* WHAT IS NEEDED
When you reach the line with "[0:07.47-0:08.53]", transcribe it and each line after it through the last one below, exactly. Pictures stay out.

* SUPPLIED ENTRIES
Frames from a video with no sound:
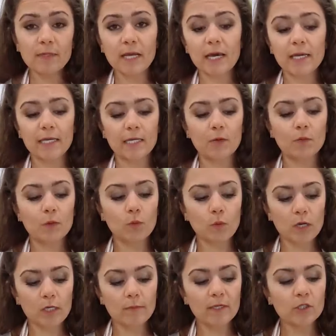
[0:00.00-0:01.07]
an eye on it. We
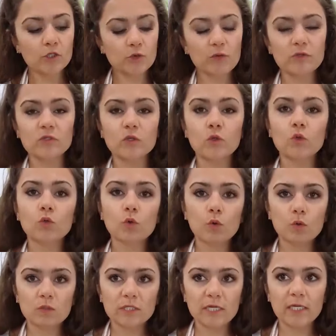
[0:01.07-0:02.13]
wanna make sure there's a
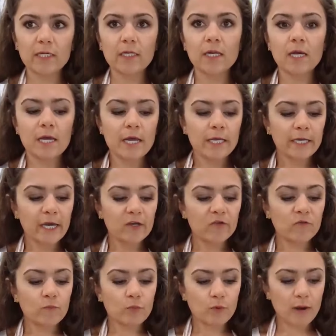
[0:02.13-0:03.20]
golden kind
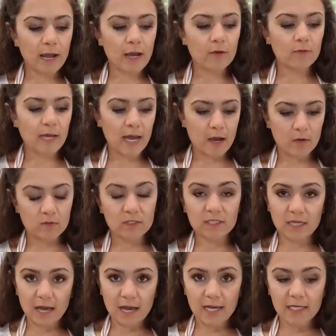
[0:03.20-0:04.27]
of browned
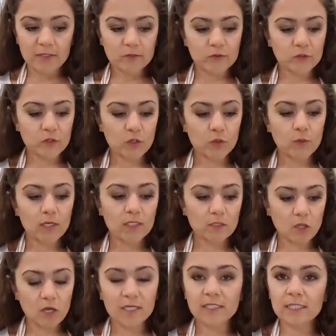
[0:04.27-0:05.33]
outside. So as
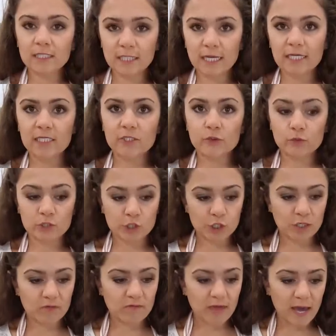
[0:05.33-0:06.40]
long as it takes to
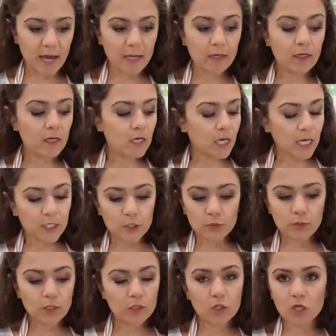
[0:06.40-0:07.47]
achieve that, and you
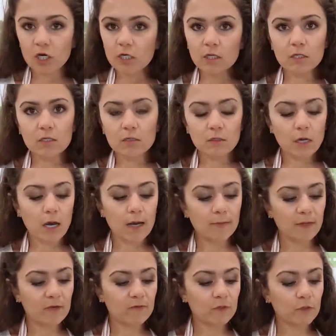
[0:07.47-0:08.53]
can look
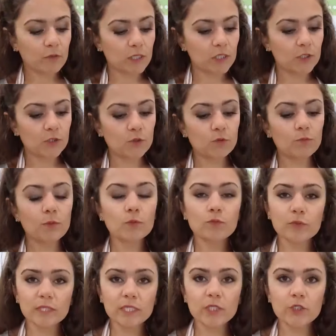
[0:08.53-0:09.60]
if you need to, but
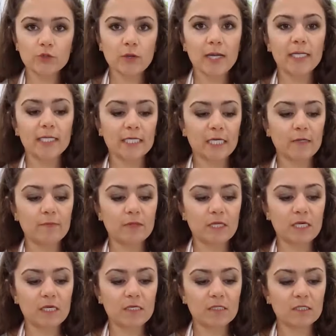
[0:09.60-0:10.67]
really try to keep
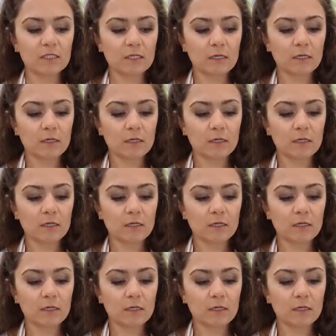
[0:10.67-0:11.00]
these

* WRITTEN REPLY
[0:07.47-0:08.53]
can look
[0:08.53-0:09.60]
if you need to, but
[0:09.60-0:10.67]
really try to keep
[0:10.67-0:11.00]
these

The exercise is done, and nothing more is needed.